リアルな貴族社会を舞台にした濃密なヒューマン・ドラマです。

現代風のキッチュな題名からは推し量れない貴人と貴婦人の葛藤や挫折、救済が精緻な筆致で描かれ、読み進めるほどに主にヒロインに寄り添いたくなる大人のロマンス。家族や取り巻きも風変わりでひと癖ふた癖あり、物語に花を添えます。

家の格式を重んじる政略結婚、華やかなれど閉鎖的な社会──しかし、在り来たりの宮廷ドラマとは異なり、男性側は浪費家の父親らの所為で没落した子爵家。土地家屋を貸し出し、綱渡りの生活を強いられる不安定な身分とあって約束された子々孫々の繁栄もない……

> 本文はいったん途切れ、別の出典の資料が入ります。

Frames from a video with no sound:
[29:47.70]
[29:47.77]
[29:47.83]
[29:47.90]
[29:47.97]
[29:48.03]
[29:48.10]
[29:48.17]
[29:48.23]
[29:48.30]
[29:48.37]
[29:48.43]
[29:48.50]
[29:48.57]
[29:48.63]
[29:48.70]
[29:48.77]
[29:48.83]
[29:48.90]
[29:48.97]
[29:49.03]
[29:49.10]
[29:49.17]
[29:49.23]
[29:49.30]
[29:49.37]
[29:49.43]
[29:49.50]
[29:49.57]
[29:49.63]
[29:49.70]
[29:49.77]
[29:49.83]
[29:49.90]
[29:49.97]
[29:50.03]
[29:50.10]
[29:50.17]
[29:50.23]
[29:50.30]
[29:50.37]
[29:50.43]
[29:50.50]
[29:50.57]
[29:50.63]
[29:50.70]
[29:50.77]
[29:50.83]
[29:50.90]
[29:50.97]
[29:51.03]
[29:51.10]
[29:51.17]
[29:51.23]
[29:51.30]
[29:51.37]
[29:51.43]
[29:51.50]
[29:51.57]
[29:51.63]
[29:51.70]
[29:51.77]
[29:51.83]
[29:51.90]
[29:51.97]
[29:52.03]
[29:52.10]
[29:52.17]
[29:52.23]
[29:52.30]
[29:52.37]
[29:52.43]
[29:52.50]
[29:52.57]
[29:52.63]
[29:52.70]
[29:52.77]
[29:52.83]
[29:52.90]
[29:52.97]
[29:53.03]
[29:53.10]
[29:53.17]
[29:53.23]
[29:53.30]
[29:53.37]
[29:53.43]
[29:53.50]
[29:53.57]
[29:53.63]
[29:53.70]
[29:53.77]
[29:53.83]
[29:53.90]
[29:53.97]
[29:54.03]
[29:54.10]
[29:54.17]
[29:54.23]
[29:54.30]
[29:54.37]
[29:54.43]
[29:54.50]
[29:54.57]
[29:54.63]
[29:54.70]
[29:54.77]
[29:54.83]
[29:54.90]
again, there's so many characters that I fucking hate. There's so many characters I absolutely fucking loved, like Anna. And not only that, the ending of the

しかも、商人階級が台頭して華族が安泰とは言えない時代背景が陰を落とし、予定調和を崩しているようにも受け取れます。そこに恵まれない過去を背負ったヒロイン側の事情が絡み、更に奥行きが深まり、味わいが増します。

重要なので繰り返しますが、良からぬ思惑や権謀術数が交錯するドロドロしたメロドラマではありません。ヒロインは何処までも純粋で、ハートフルなのです。

☆☆☆
本作は一章と二章で構成されるオムニバス形式で、群像劇のテイストを加味しつつ、貴族社会が活写されますが、個人的には二章の修道院を巡る逸話と描写が素敵で、公侯伯子男の爵位が登場する中世ファンタジーの書き手にとって参考になること請け合い。

同時に、王道系ファンタジーが好きな方に読んで頂きたい作品です。